Qu’il s’agisse de III (Crystal Castles) ou de Held (Holy Other), on parle de fantômes, mais différemment. Spectaculaire pour les premiers, intimiste pour le second, leur musique électronique connaît toutefois des fortunes différentes dans leur réalisation. Ainsi, Crystal Castles sombre avec III dans la caricature de fête foraine, façon maison hantée, après avoir fait ses preuves dans une nouvelle forme de dance funèbre et parfois bruitiste. Held révèle au contraire un homme qui, caché derrière le pseudonyme d’Holy Other, parvient par magie à nous rendre chaleureuse la compagnie des âmes errantes. La légèreté de ce dernier triomphe face à la machine devenue tristement calibrée de Crystal Castles. Une machine dont tout le monde ou presque semble se satisfaire (*), mais qui n’a comme seule vertu que d’écraser tout sur son passage.
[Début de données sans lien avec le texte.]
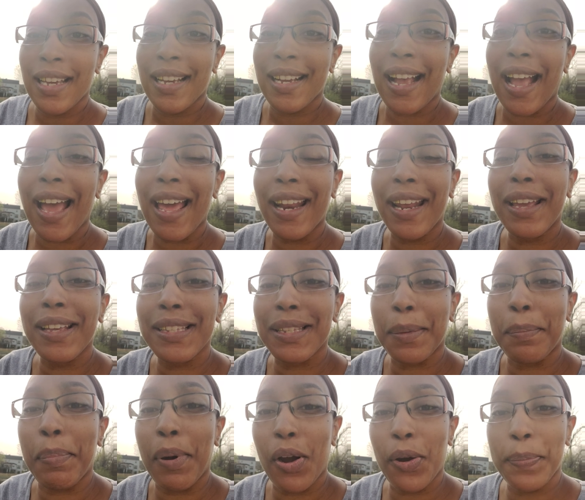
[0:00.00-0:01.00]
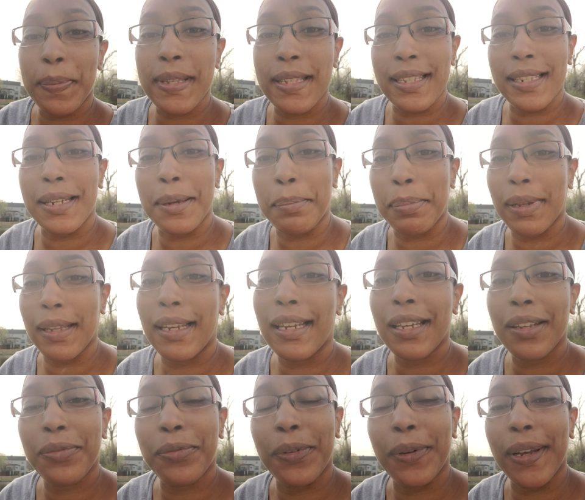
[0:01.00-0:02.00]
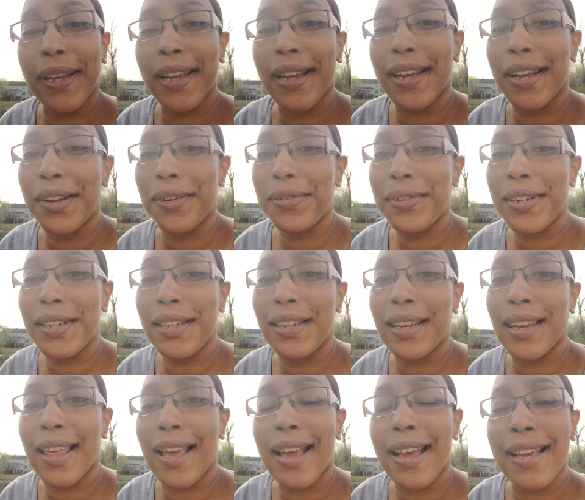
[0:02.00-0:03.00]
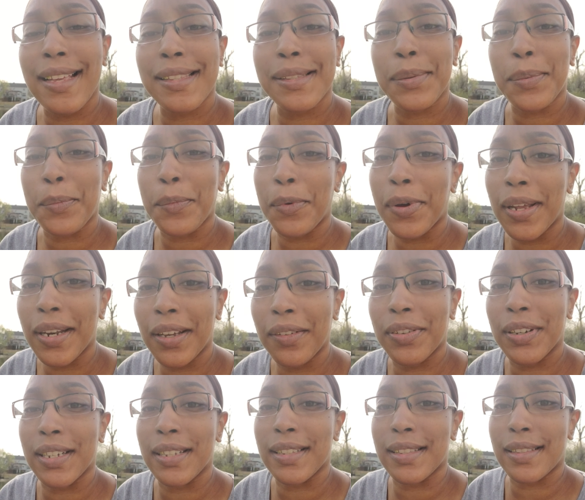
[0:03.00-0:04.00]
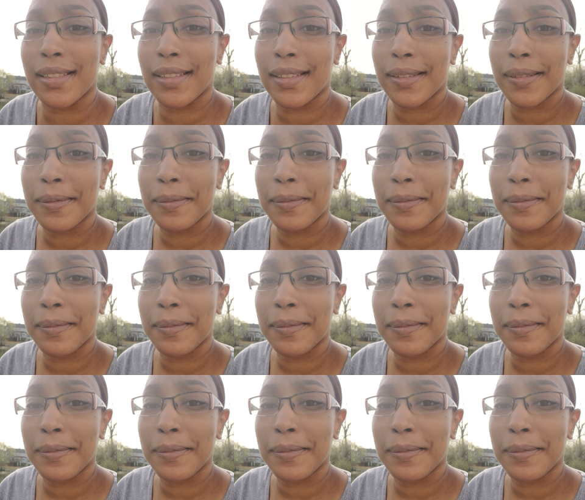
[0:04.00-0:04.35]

God has a purpose and a plan for every last one of us.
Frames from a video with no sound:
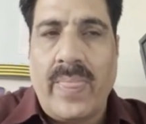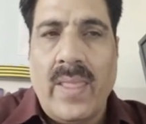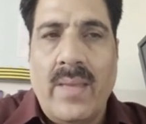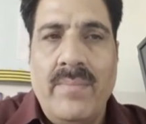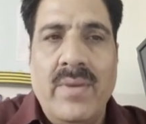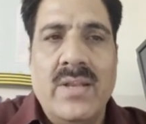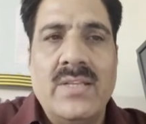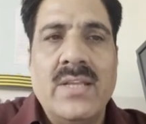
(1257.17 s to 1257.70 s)

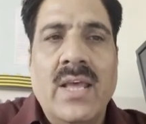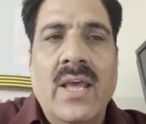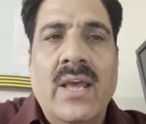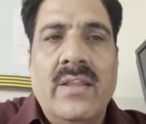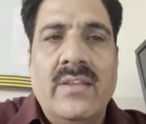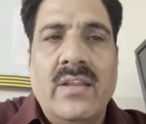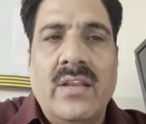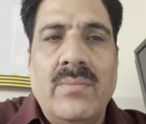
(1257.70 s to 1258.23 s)
Means
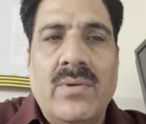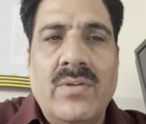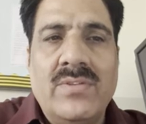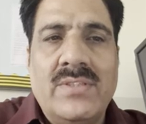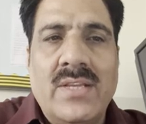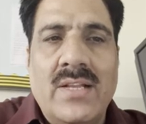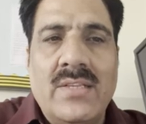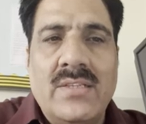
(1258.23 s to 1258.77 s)
the number of
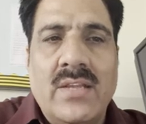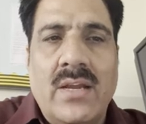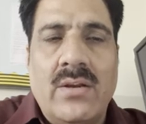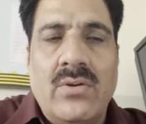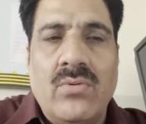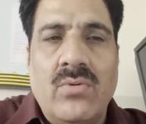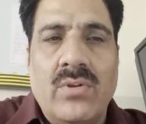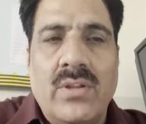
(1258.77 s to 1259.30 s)
cells
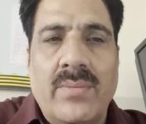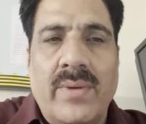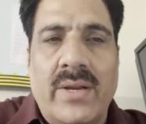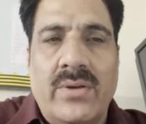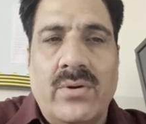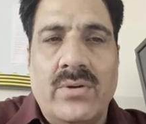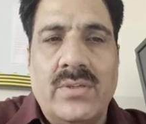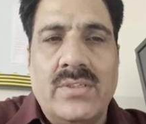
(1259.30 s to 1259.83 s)
undergoing the
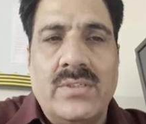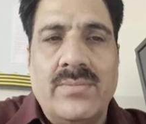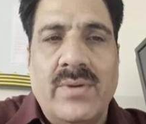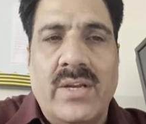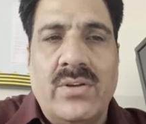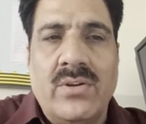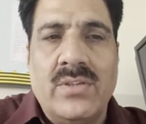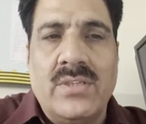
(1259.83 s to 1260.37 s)

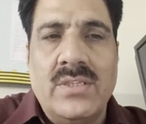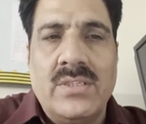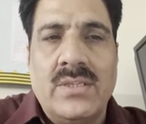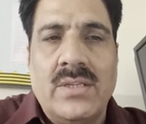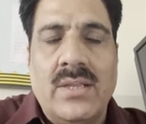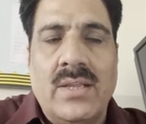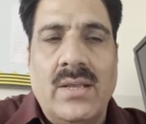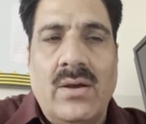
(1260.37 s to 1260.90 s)
mitosis,
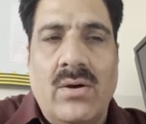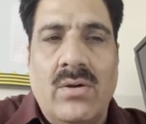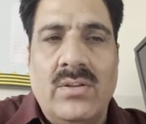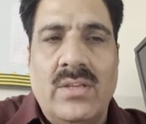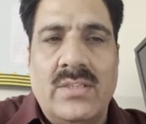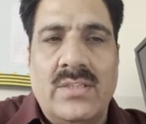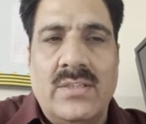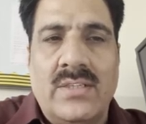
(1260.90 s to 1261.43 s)
all
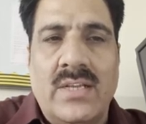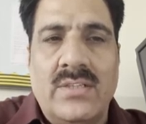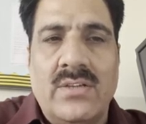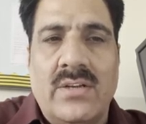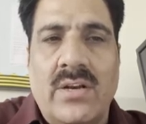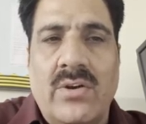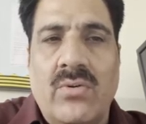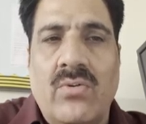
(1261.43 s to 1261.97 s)
the cells
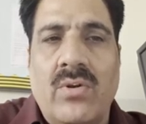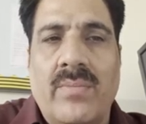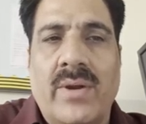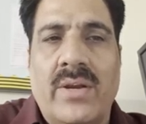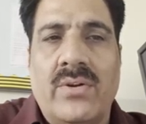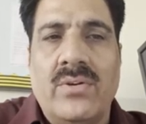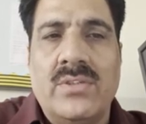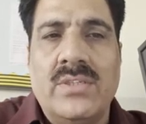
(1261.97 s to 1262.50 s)
are undergoing
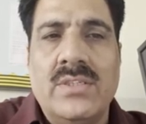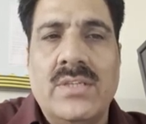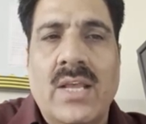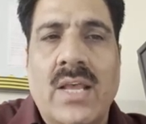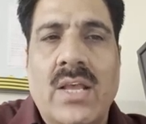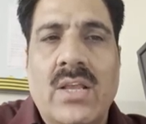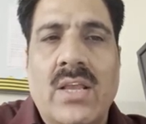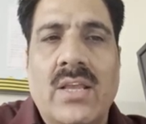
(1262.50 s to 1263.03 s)
mitosis,
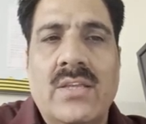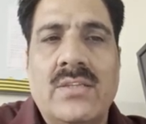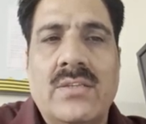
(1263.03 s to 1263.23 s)
is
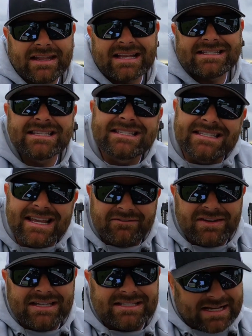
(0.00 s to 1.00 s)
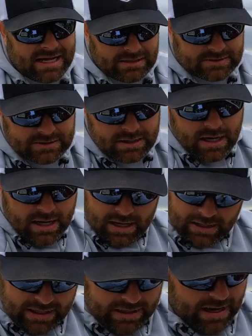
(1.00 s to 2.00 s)
That's the 70 size.
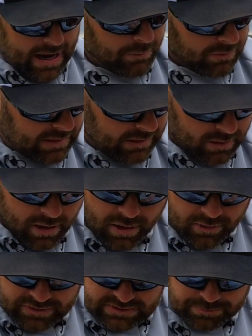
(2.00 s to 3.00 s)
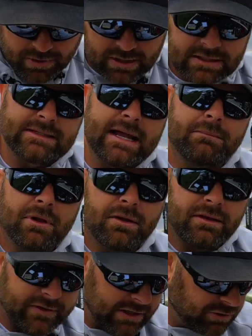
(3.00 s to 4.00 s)
Again, I will link all these products down below in
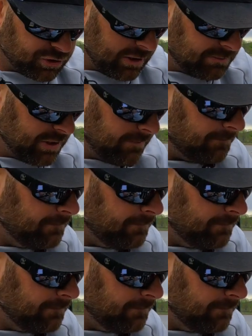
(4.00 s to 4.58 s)
the video description.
Précisons d’entrée que le duo de Crystal Castles n’a jusqu’à présent jamais fait dans la dentelle. Pour autant il faut reconnaître qu’il a su créer une électro schizophrénique tiraillée entre déluges bruitistes effrayants (souvent sous l’impulsion de Alice Glass, chanteuse survoltée) et mini-tubes dancefloor nocturnes. La formule n’a pas bougé d’un iota après un II (2010) absolument spectral, chargé de beats lourds, de synthés gorgés de réverbérations et autres basses mortifères. Held de Holy Other est aussi peuplé d’idées sombres mais celles-ci se traduisent différemment. Quand les rythmes de Crystal Castles semblent porter des chaussures de plomb, ceux de Holy Other fluctuent, s’échappent. Held dévoile des mélodies qui ondulent, des voix hésitantes, fragiles, hantées par une beauté qui n’a rien de terrestre. On pourrait dire qu’Holy Other a composé ici la bande-son d’une sorte de film poétique sur les expériences post mortem. C’est aussi captivant que troublant.
En intitulant son nouveau disque III et en affirmant son imagerie gothique initiée sur la pochette de II (on y voyait une petite fille déambulant dans un cimetière), Crystal Castles clame haut et fort sa volonté de poursuivre dans la même voie. Mais cela se traduit malheureusement par de l’immobilisme, et non par une continuité dans la qualité. L’énergie (la folie ?) d’Alice Glass a disparu. Avant, lorsqu’elle s’époumonait, elle nous faisait presque peur. Douce, elle nous cajolait comme une Mylène Farmer brune. Aujourd’hui qu’elle a laissé sa colère de côté, ses vocalises éthérées, atones, nous laissent froid. Et lorsque son compère cherche à nous effrayer par ses sons délabrés, sursaturés, il nous casse maintenant les oreilles, notamment par des effets beaucoup trop appuyés (insupportables filtres sur « Insulin »). C’est à croire que Crystal Castles a gardé le marbre des tombes, mais a oublié le tourment des âmes qui s’en sont enfui.
Le voyage de ces esprits qui nous survolent semble a contrario fasciner Holy Other. On imagine les personnages qui peuplent Held nous regarder de là-haut, nous envoyer des messages qu’on ne saisit que par bribes. On croit deviner un « I love you » distinct (« U Now »), des appels au secours (« Nothing Here »), une prise de contact désespérée (« In Difference »)… En ce sens, le drap qui flotte sur la pochette de Held rend admirablement compte de ces remous, ces caresses tristes que sont les chansons de cet anglais (dont l’identité est gardée secrète) qui parvient à nous faire partager ses idées funestes sans jamais hausser le ton. Il y a finalement quelque chose d’intouchable, d’impalpable dans la musique de Holy Other. Du sacré. Ce qui nous fait dire qu’il n’a pas choisi son nom par hasard !
Entre Crystal Castles et Holy Other, deux conceptions musicales du macabre s’opposent. Ces visions auraient pu être complémentaires, mais force est de constater qu’au-delà d’un territoire commun, celui des morts, Held et III n’ont pas grand-chose à partager. En ce qui concerne Holy Other, nul doute que ce premier disque, mortuaire et paradoxalement bien vivace (à la différence du Crystal Castles, figé dans une formule), ouvre une nouvelle voie, entre le Little Lost Soul de The Third Eye Foundation et la beauté glacée d’un Burial. En revanche, pour Alice Glass et Ethan Kath tout semble à refaire, le duo se heurtant déjà à des limites qu’ils se sont eux-mêmes imposés en ne voulant surtout rien changer.